Drill 6: Decode String

Decode strings such as 3[a2[c]], where a number before brackets repeats the bracketed substring.

Hidden answer: nested-state stack

Invariant: every stack frame stores the prefix before a bracket and the repeat count for that bracket. On close, the completed fragment is appended back to the previous prefix. Common mistakes are failing multi-digit counts and losing nested prefixes.

def decode_string(s):
    stack = []
    current = []
    number = 0

    for ch in s:
        if ch.isdigit():
            number = number * 10 + int(ch)
        elif ch == "[":
            stack.append(("".join(current), number))
            current = []
            number = 0
        elif ch == "]":
            prefix, repeat = stack.pop()
            current = [prefix + "".join(current) * repeat]
        else:
            current.append(ch)

    return "".join(current)

Production Follow-Ups

How These Patterns Reappear In Speech ML

Follow-Up 1: Detect Queue Saturation Windows

Given per-minute queue ages, return the longest window whose average age exceeds an alert threshold after allowing at most k noisy minutes to be ignored.

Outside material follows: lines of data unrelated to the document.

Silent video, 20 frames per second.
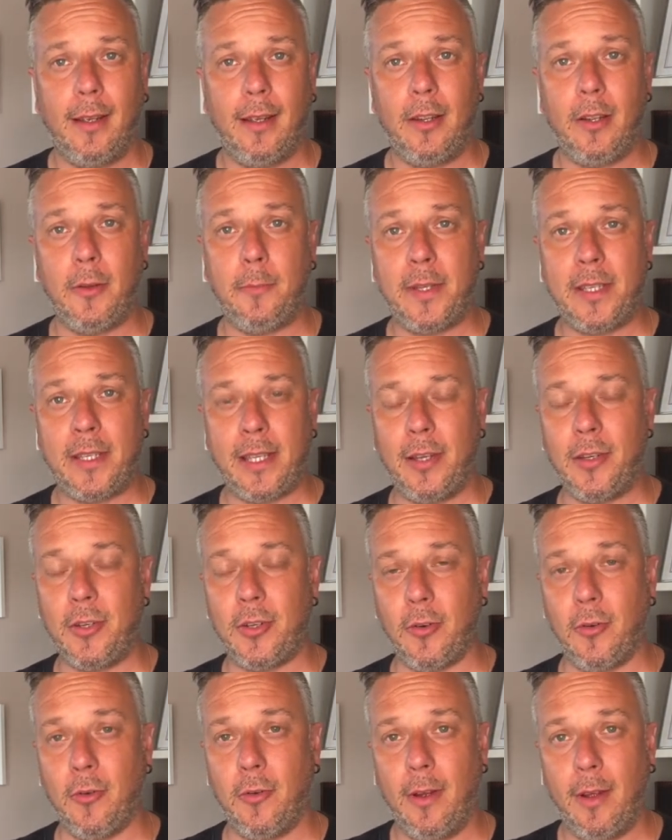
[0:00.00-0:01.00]
your
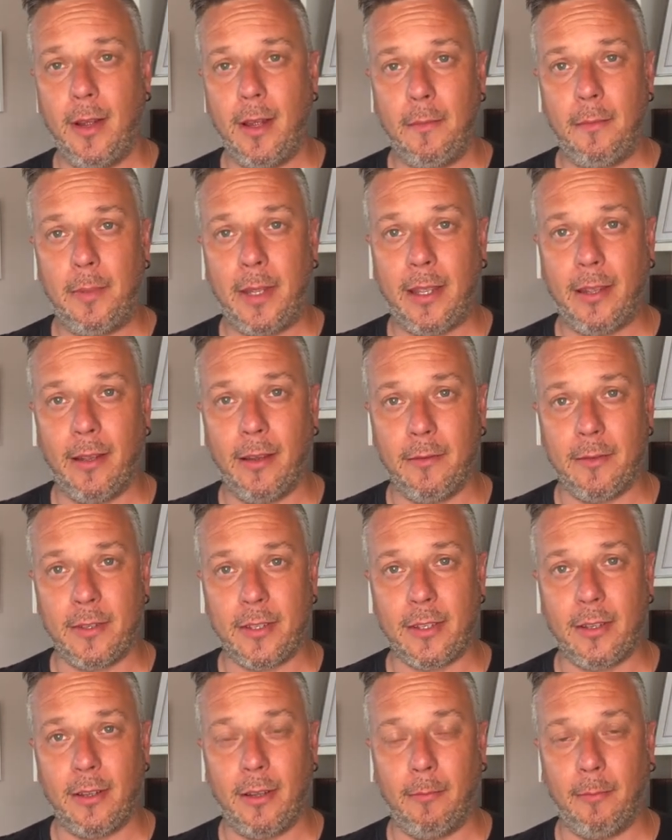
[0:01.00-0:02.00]
potential
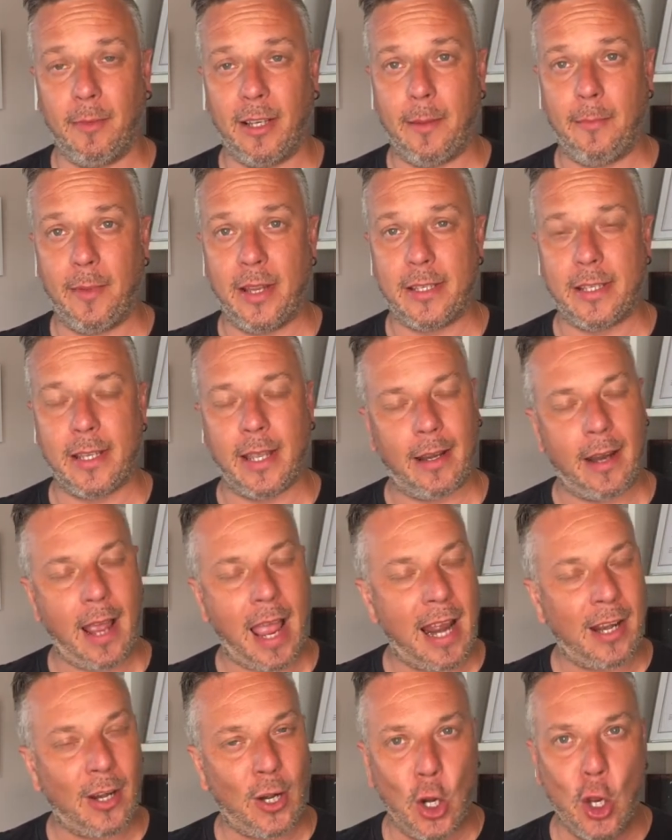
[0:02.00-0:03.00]
becomes unlimited.
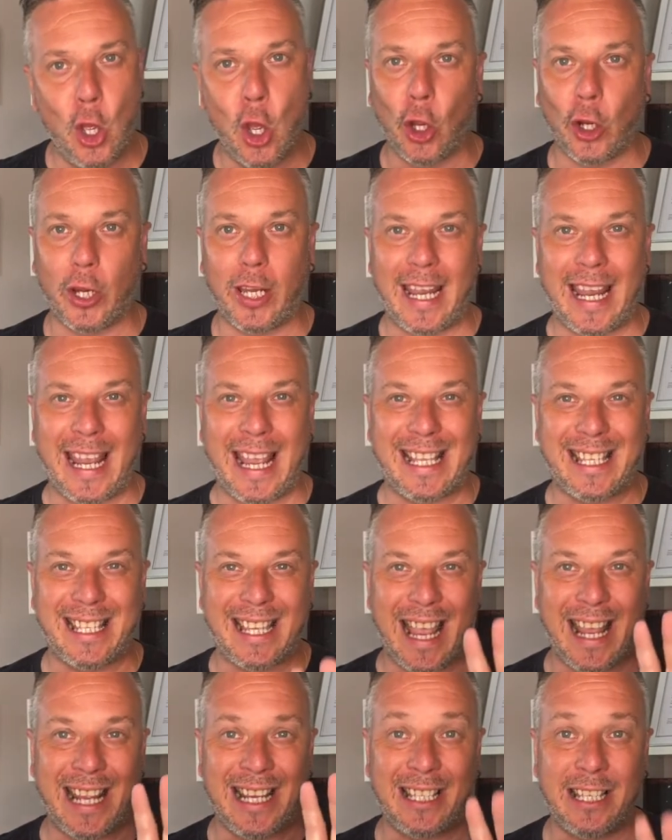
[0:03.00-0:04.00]
And look, it's
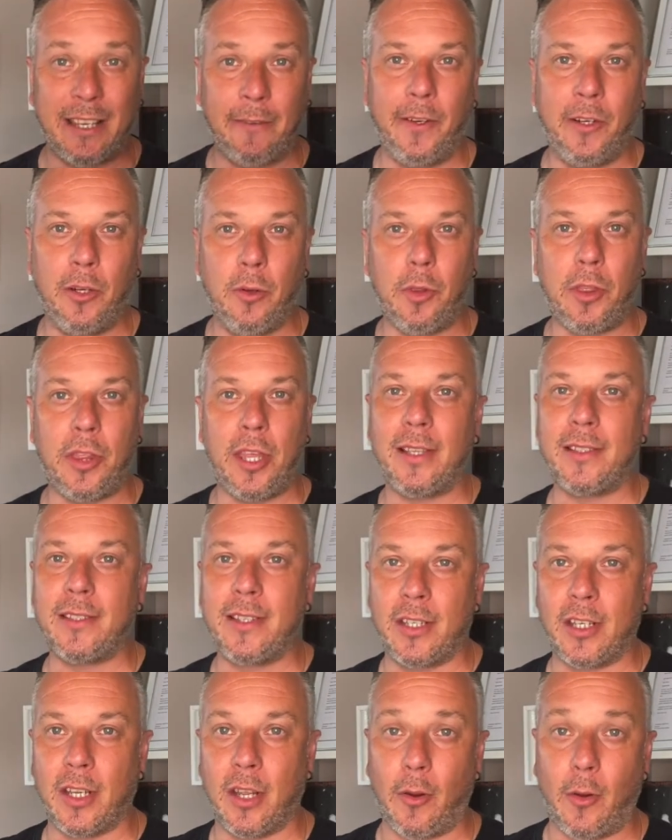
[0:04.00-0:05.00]
a difficult thing to
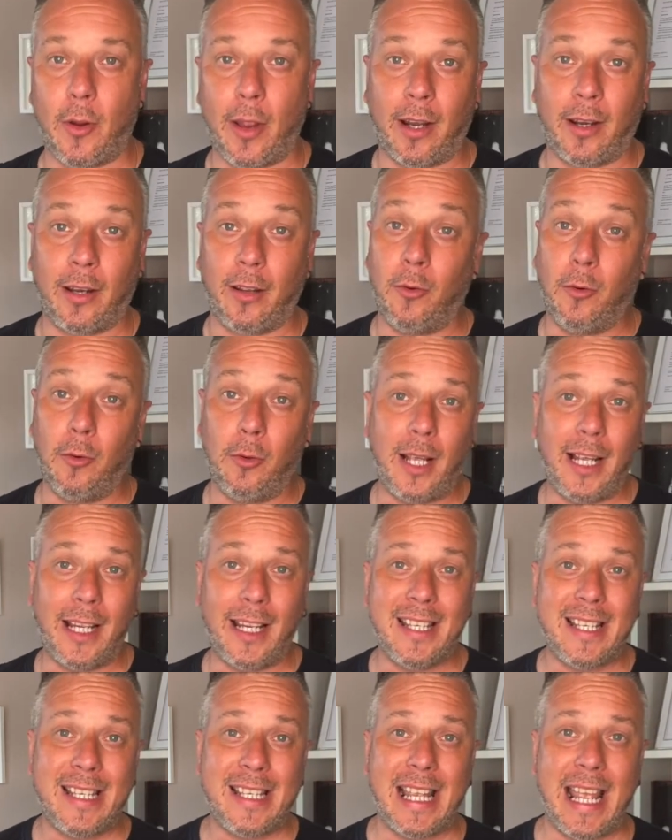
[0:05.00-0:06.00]
do, and all I
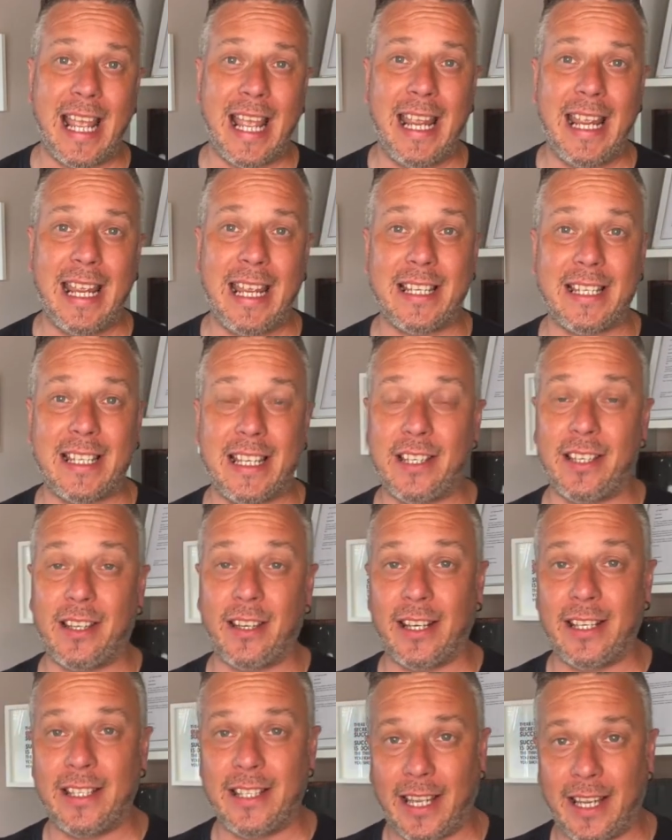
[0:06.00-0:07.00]
can say is it's
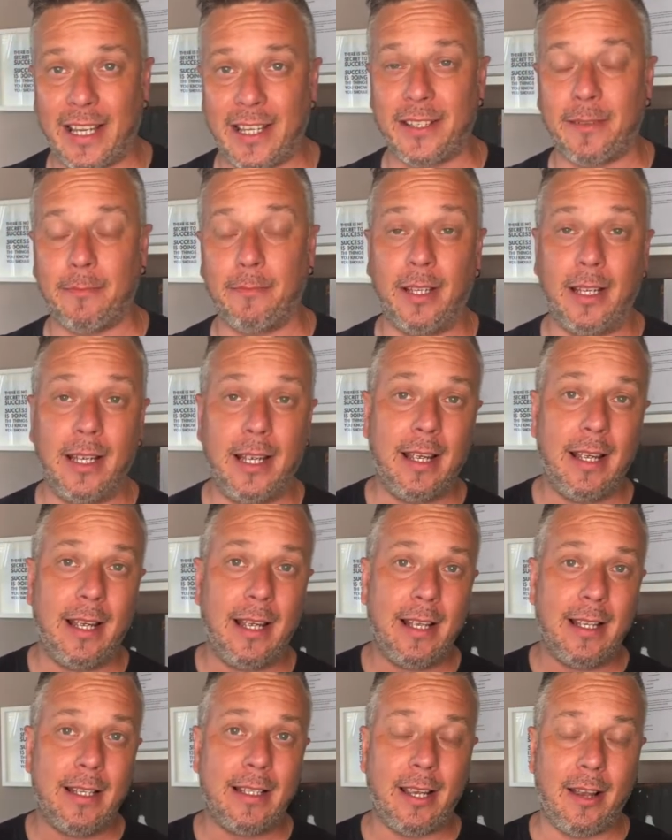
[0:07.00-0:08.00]
going to take some
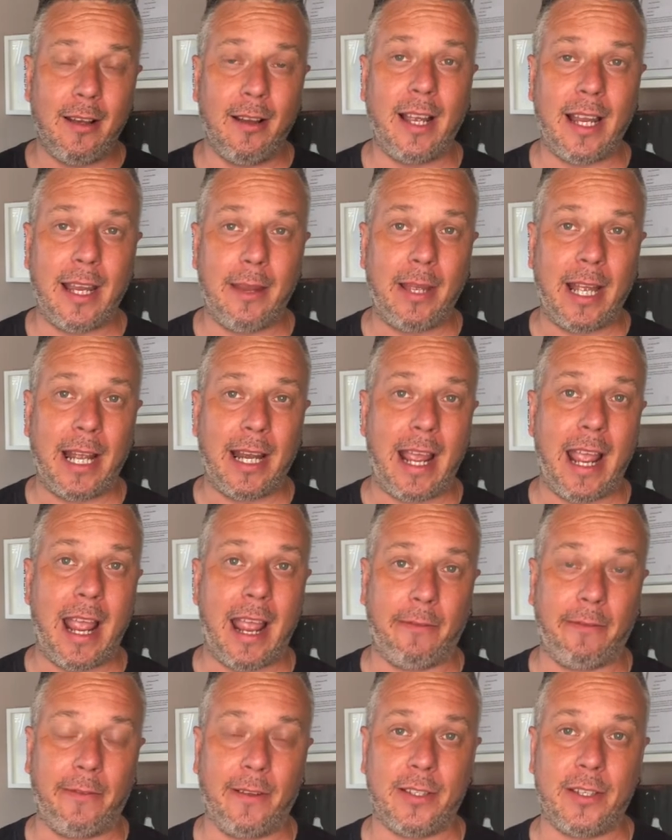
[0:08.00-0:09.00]
time and
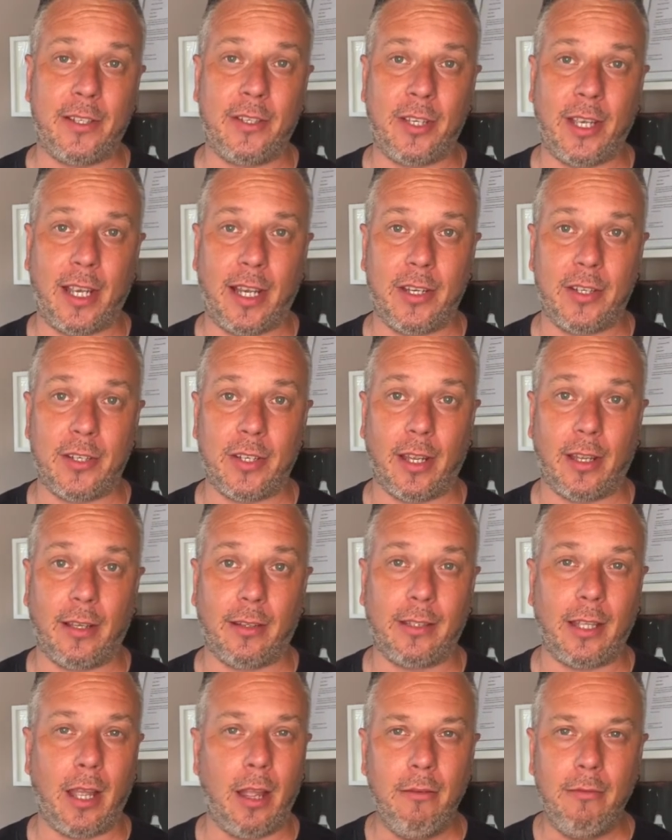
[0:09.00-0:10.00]
effort to change it.
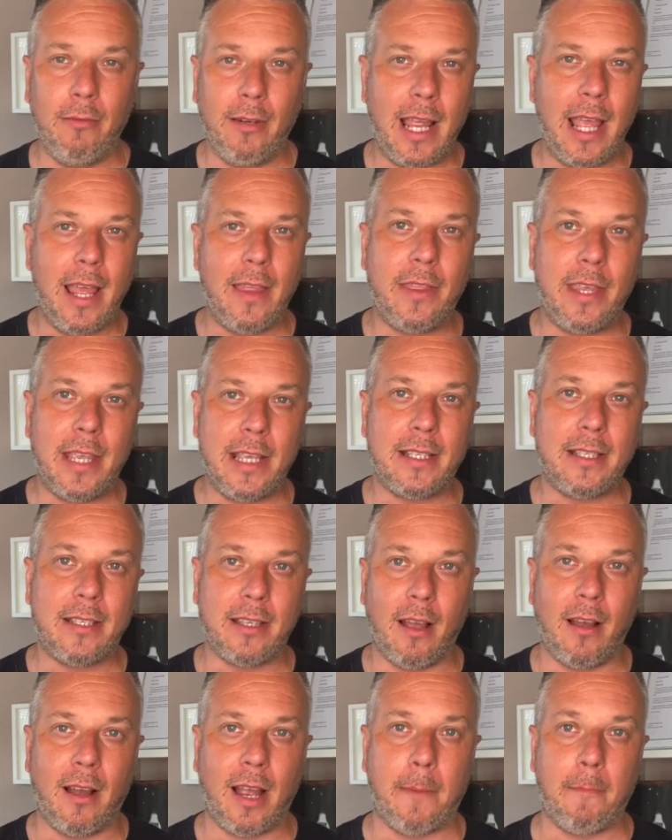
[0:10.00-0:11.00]
Don't let this
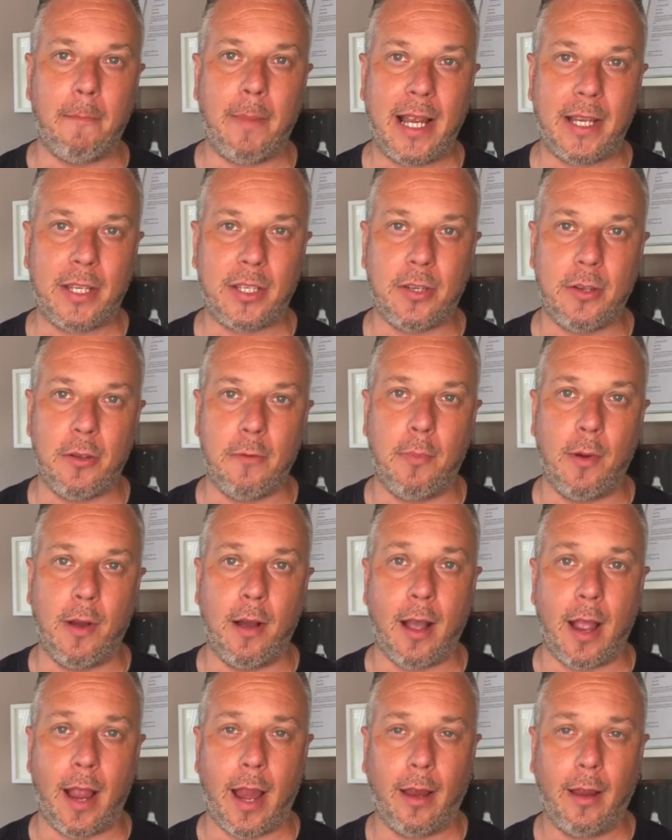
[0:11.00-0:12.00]
time pass you
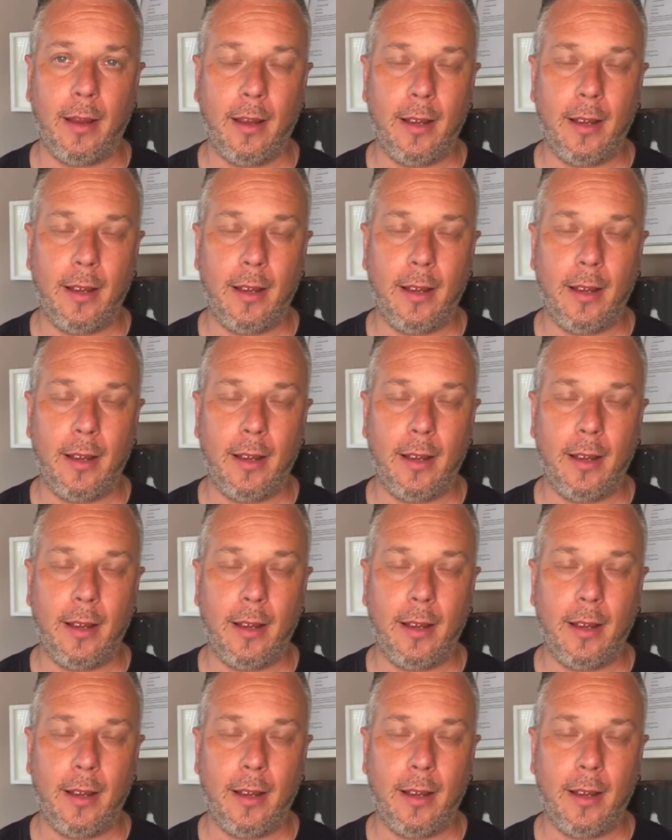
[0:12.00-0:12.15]
by.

Hidden answer: interview direction

Clarify whether ignored minutes are removed from the denominator or tolerated as exceptions. If the rule is exception-based, use a sliding window over minutes whose age is above threshold and shrink when exceptions exceed k. Connect the result to ASR or TTS backlog alerts and rollout freeze decisions.

Follow-Up 2: Parse Streaming Tool Calls

A voice agent emits partial JSON-like tool-call text. How would you detect whether the stream is balanced enough to hand to a validator?

Hidden answer: stack-based reasoning

Use a stack for brackets and braces, track string and escape state, and avoid executing tools from partial text. A strong answer adds a timeout, maximum nesting, schema validation, confirmation for sensitive actions, and logging that never stores raw private audio.

Exam Checks

Short Answers With Hidden Rubrics

Prompt 1: Explain Stale Max Frequency

In Longest Repeating Character Replacement, why can the window keep a stale maximum frequency instead of recomputing it after shrinking?

Hidden answer

The algorithm records a maximum length only after expanding. A stale max can make the window appear valid longer than it truly is, but it cannot cause a too-large answer because the stale value came from a real earlier window with that frequency. It is a proof about preserving best length, not a claim that every intermediate window is valid.

Prompt 2: Choose A Stack Or Window

You need to diagnose partial transcript churn over a stream. When is it a stack problem, and when is it a sliding-window problem?

Hidden answer

Use a stack when nested structure or last-unresolved state matters, such as parsing partial tool calls or bracketed markup. Use a sliding window when the metric is over a contiguous time range, such as churn rate over the last five seconds or rollback alerts over the latest canary minutes.